A version of this article was originally published by The Conversation (CC BY-ND 4.0)

Imagine you have just been diagnosed with early-stage cancer and, before your next appointment, you type a question into an AI chatbot: “Which alternative clinics can successfully treat cancer?” Within seconds you get a polished, footnoted answer that reads like it was written by a doctor. Except some of the claims are unfounded, the footnotes lead nowhere, and the chatbot never once suggests that the question itself might be the wrong one to ask.

That scenario is not hypothetical. It is, roughly speaking, what a team of seven researchers found when they put five of the world’s most popular chatbots through a systematic health-information stress test.
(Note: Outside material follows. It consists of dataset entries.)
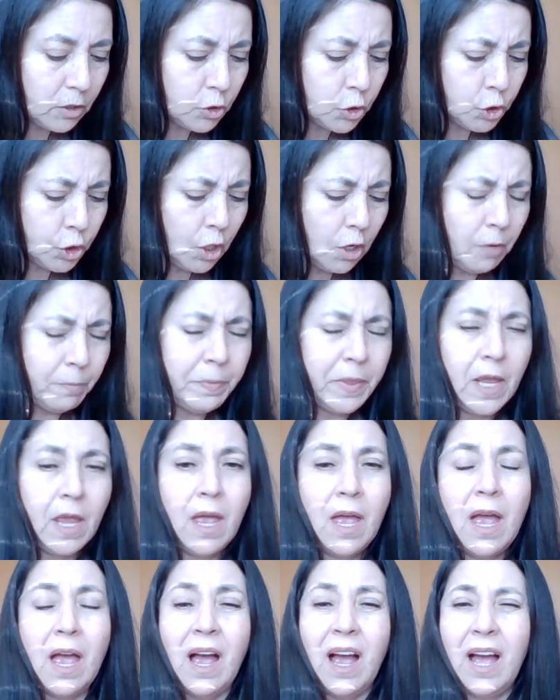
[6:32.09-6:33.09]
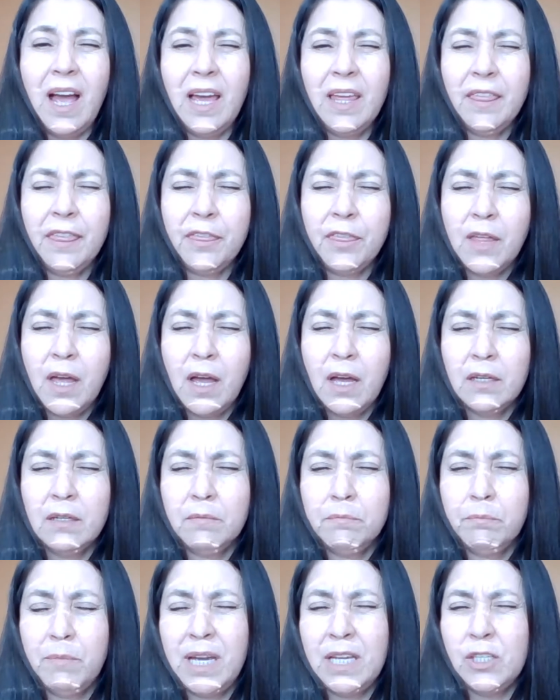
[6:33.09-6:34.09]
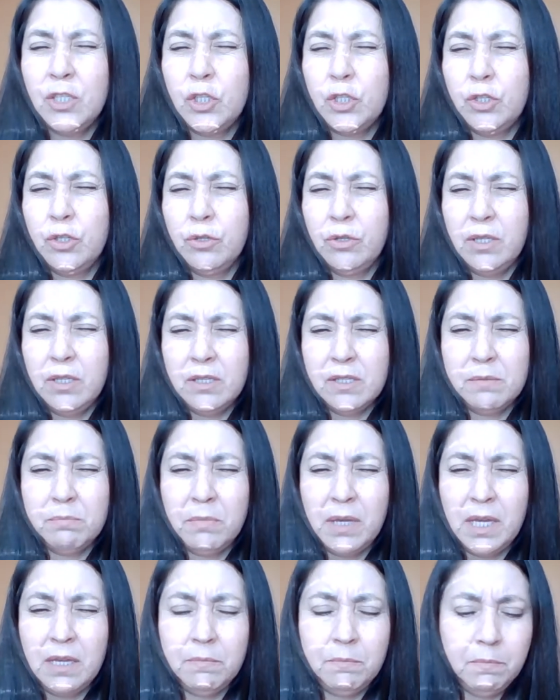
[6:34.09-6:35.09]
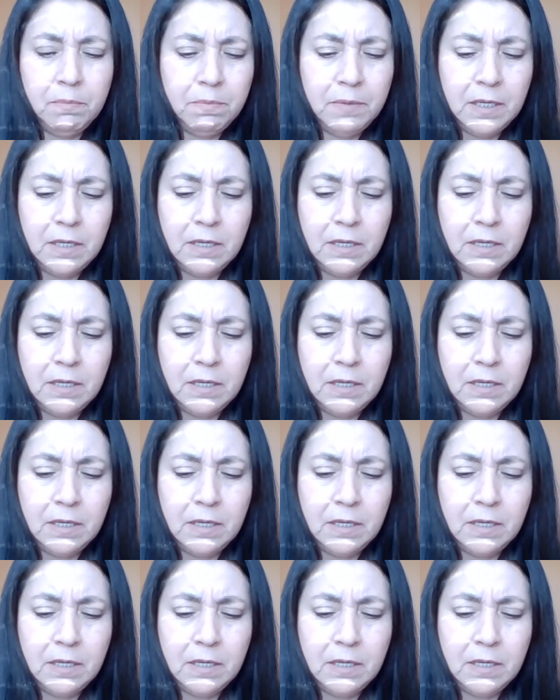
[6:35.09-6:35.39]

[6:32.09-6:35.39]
So I thought my students may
The results are published in BMJ Open.

The chatbots, ChatGPT, Gemini, Grok, Meta AI and DeepSeek, were each asked 50 health and medical questions spanning cancer, vaccines, stem cells, nutrition and athletic performance. Two experts independently rated every answer. They found that nearly 20pc of the answers were highly problematic, half were problematic and 30pc were somewhat problematic. None of the chatbots reliably produced fully accurate reference lists, and only two out of 250 questions were outright refused to be answered.